WORK TO BE COMPLETED. What you return should be the lines from the one with "(1968.91 s to 1969.91 s)" through the one with "(1981.91 s to 1982.01 s)" in the data below, reproduced exactly with both ends, and no pictures at all.

### RECORDS FOR PROCESSING ###

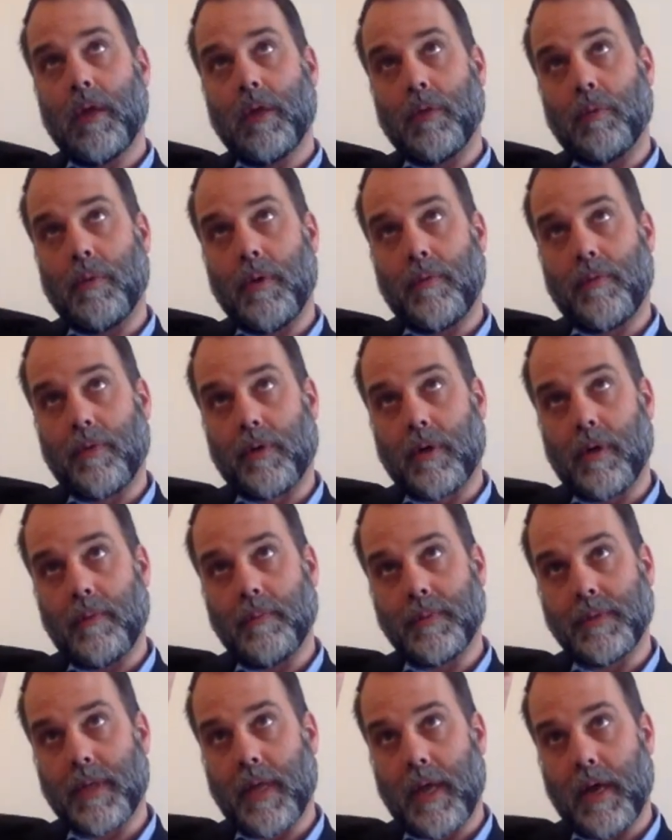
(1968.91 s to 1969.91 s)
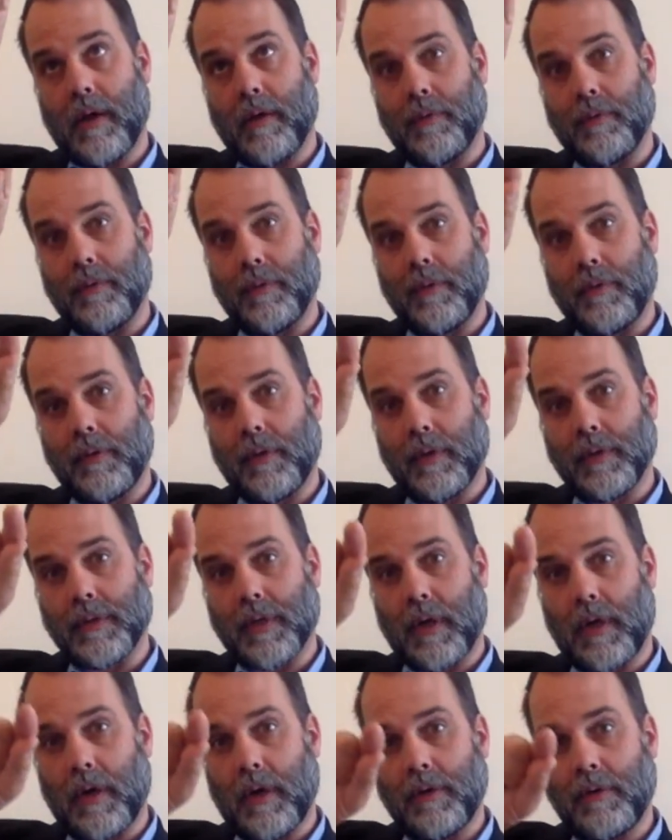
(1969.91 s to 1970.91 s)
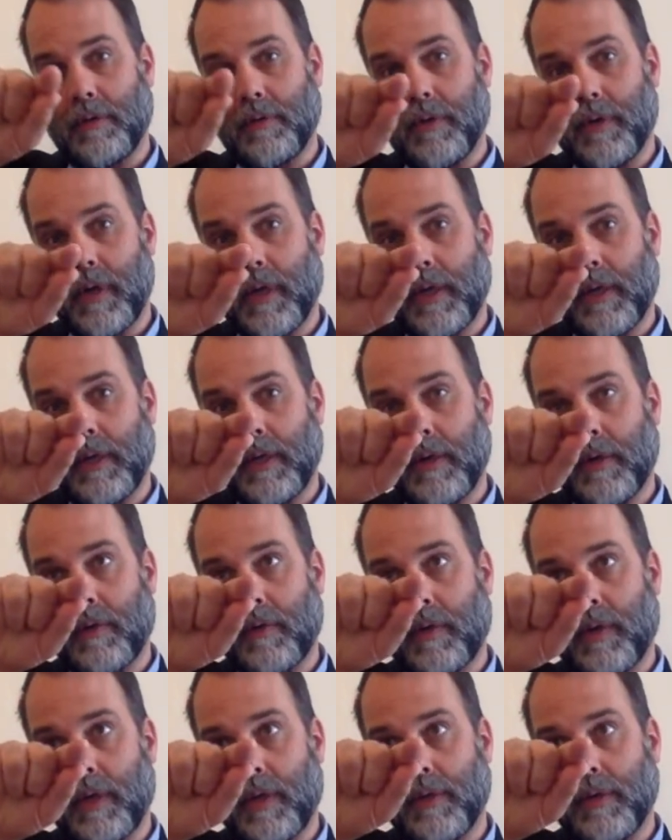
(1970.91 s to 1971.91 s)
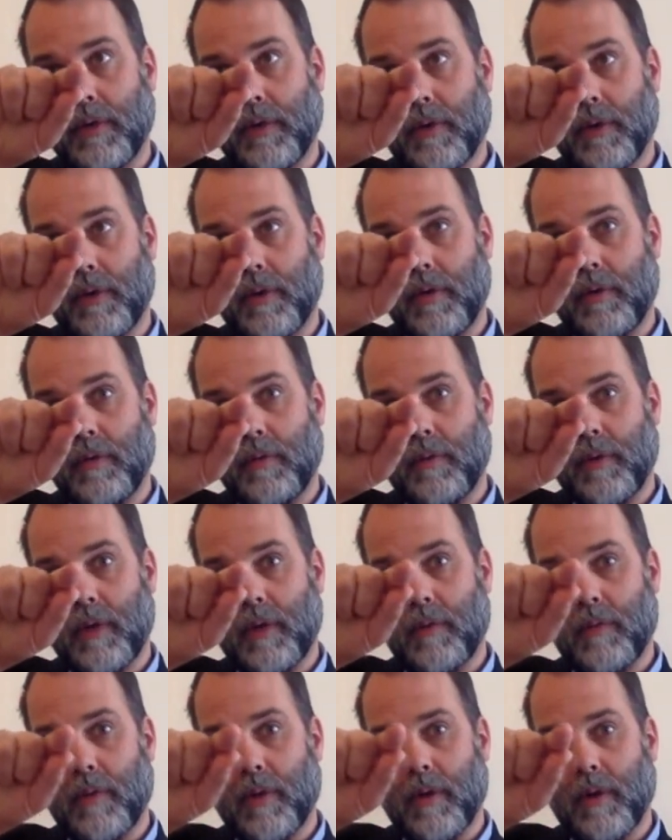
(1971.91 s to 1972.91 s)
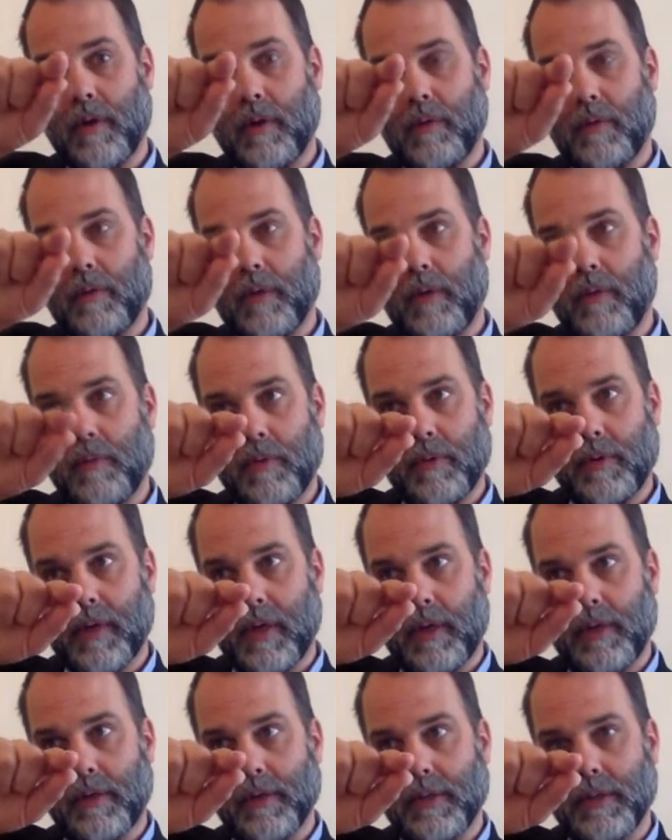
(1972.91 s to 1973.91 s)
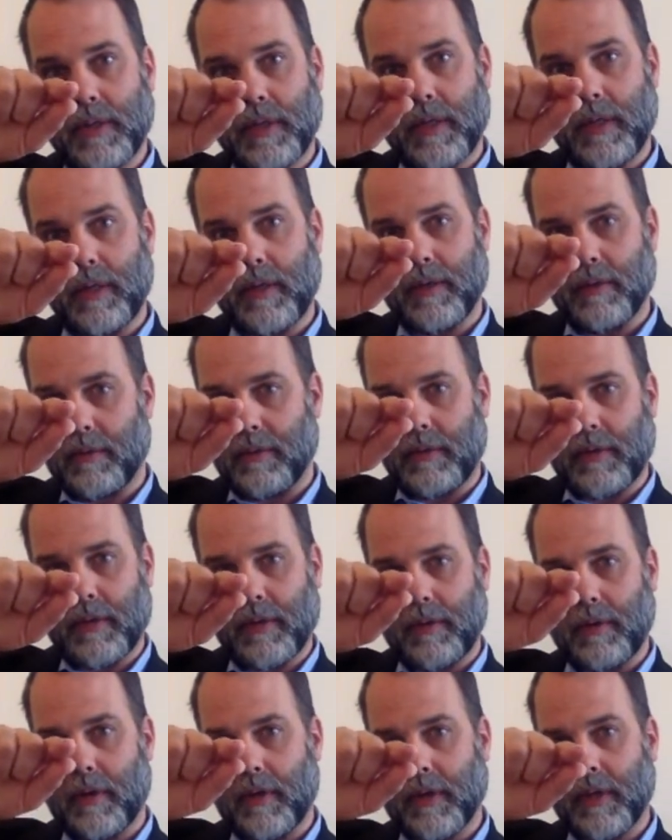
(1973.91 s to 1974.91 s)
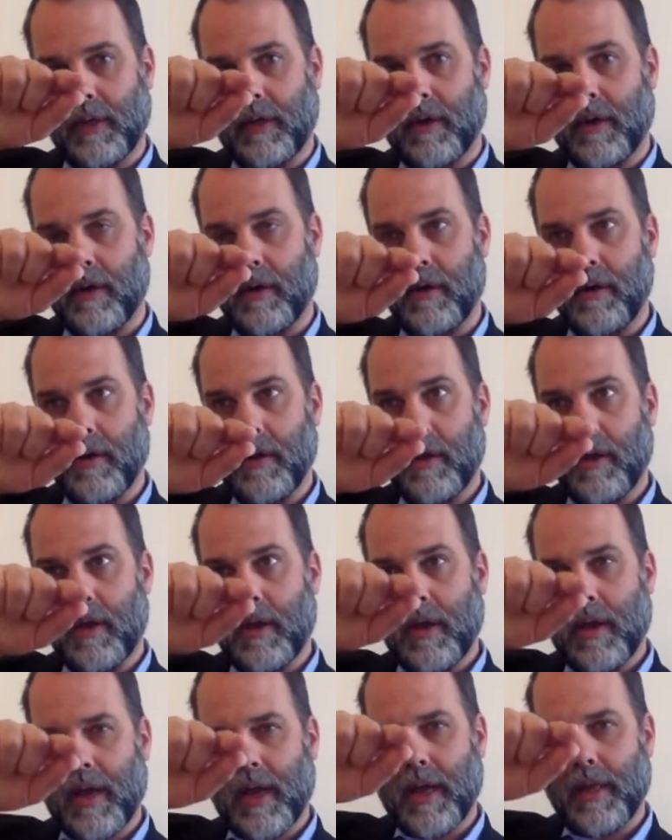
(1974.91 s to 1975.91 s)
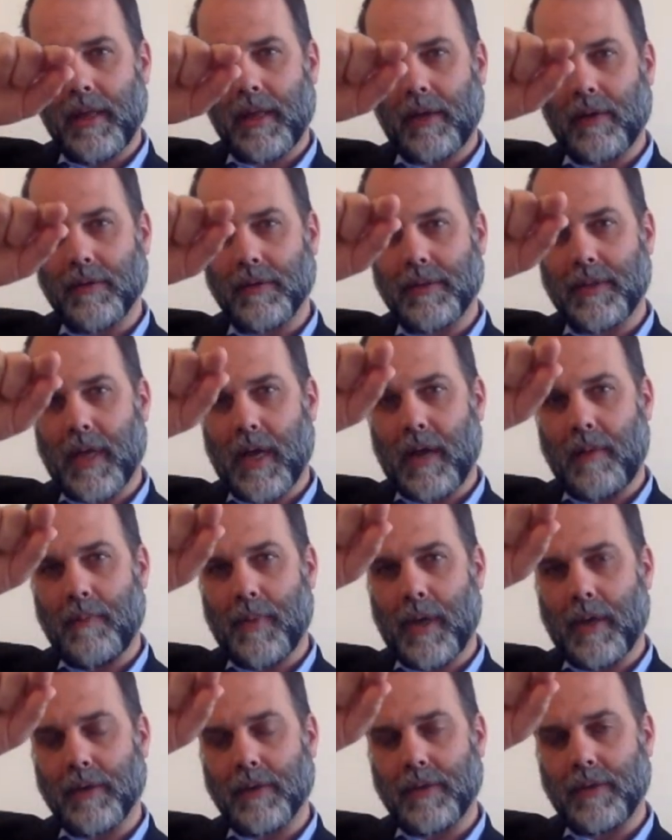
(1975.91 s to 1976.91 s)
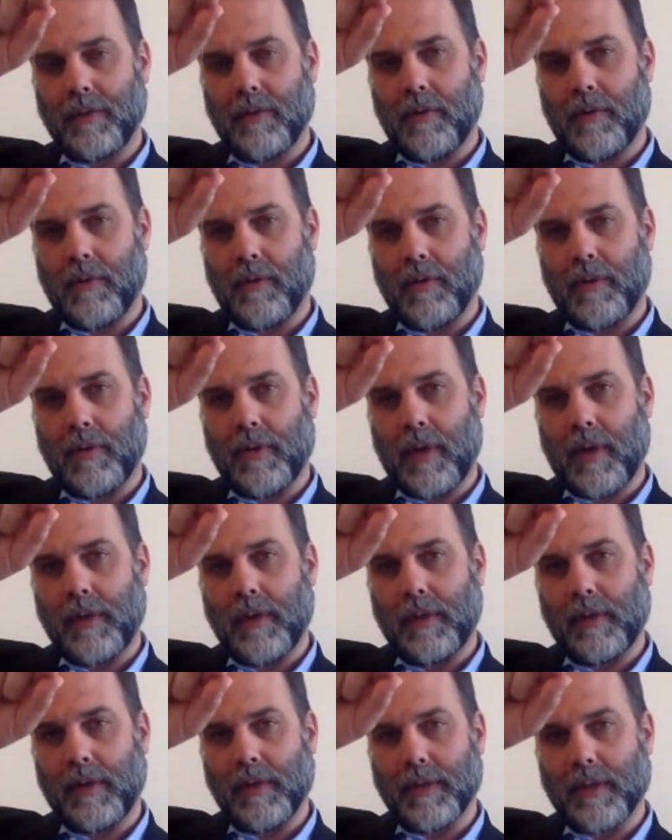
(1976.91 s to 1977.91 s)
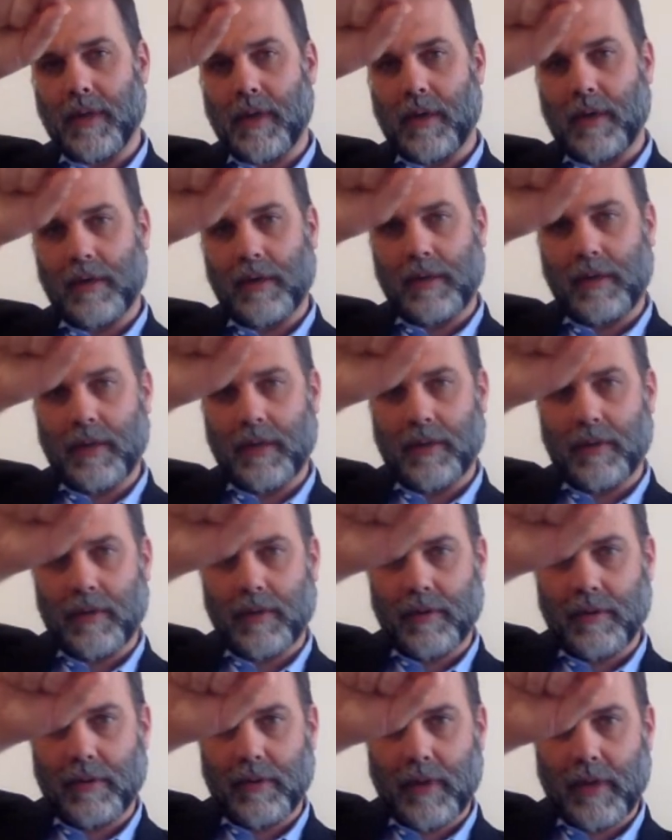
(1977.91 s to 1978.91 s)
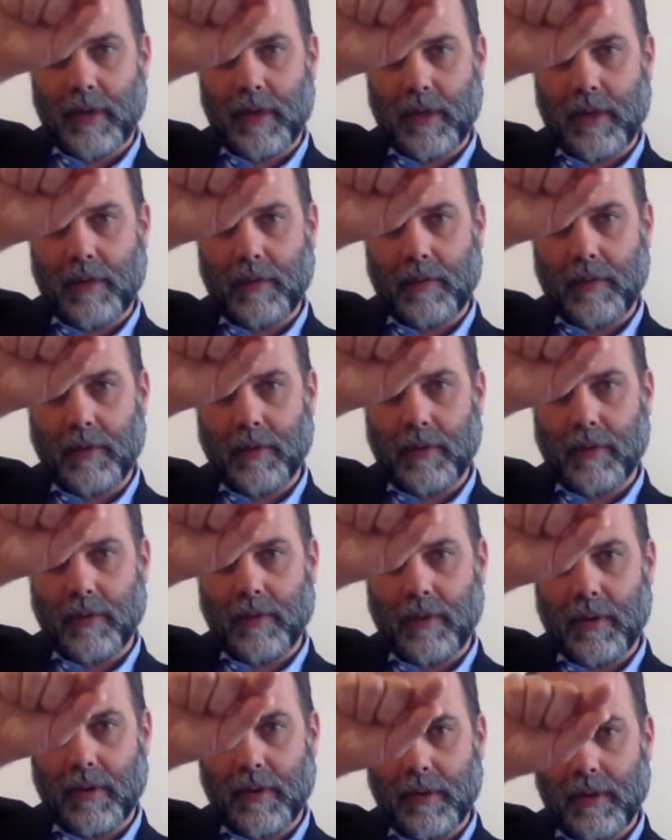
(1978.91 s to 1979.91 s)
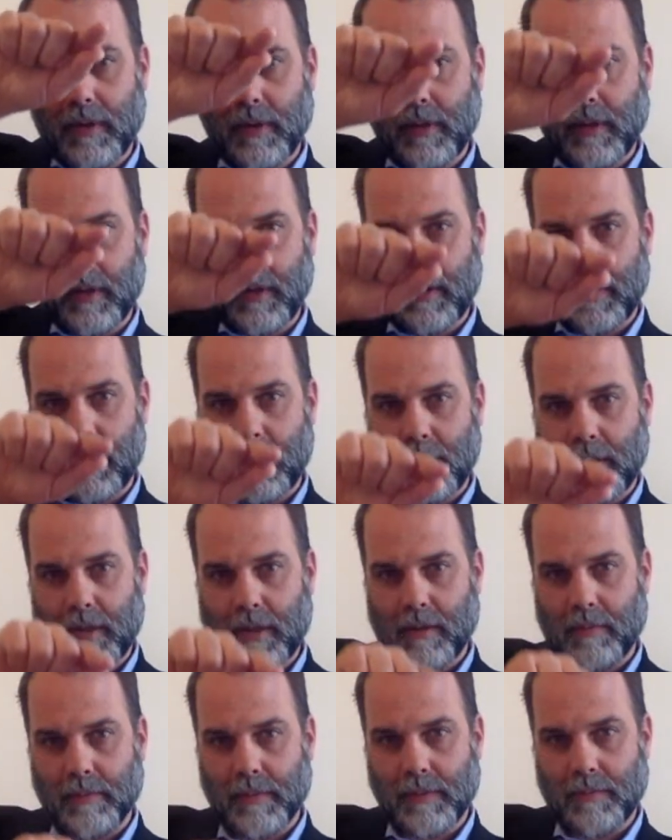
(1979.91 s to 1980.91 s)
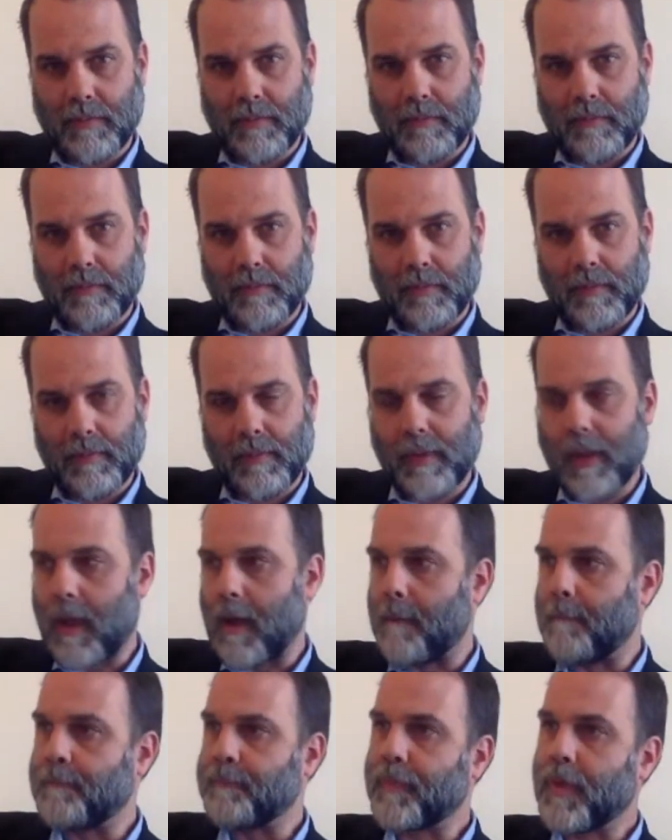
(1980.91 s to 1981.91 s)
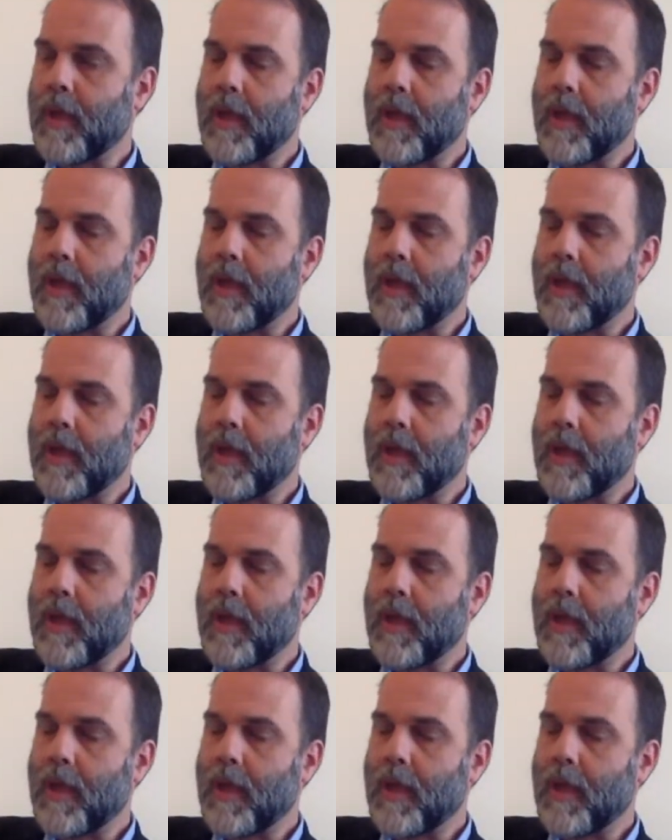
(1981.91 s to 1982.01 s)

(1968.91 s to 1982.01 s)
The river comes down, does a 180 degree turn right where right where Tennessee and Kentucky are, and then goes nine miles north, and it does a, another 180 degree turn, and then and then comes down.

###
### RECORDS FOR PROCESSING ###

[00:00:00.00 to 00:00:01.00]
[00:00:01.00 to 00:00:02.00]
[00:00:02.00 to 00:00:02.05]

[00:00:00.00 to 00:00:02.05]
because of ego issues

###

OUTPUT BELOW.
(1968.91 s to 1969.91 s)
(1969.91 s to 1970.91 s)
(1970.91 s to 1971.91 s)
(1971.91 s to 1972.91 s)
(1972.91 s to 1973.91 s)
(1973.91 s to 1974.91 s)
(1974.91 s to 1975.91 s)
(1975.91 s to 1976.91 s)
(1976.91 s to 1977.91 s)
(1977.91 s to 1978.91 s)
(1978.91 s to 1979.91 s)
(1979.91 s to 1980.91 s)
(1980.91 s to 1981.91 s)
(1981.91 s to 1982.01 s)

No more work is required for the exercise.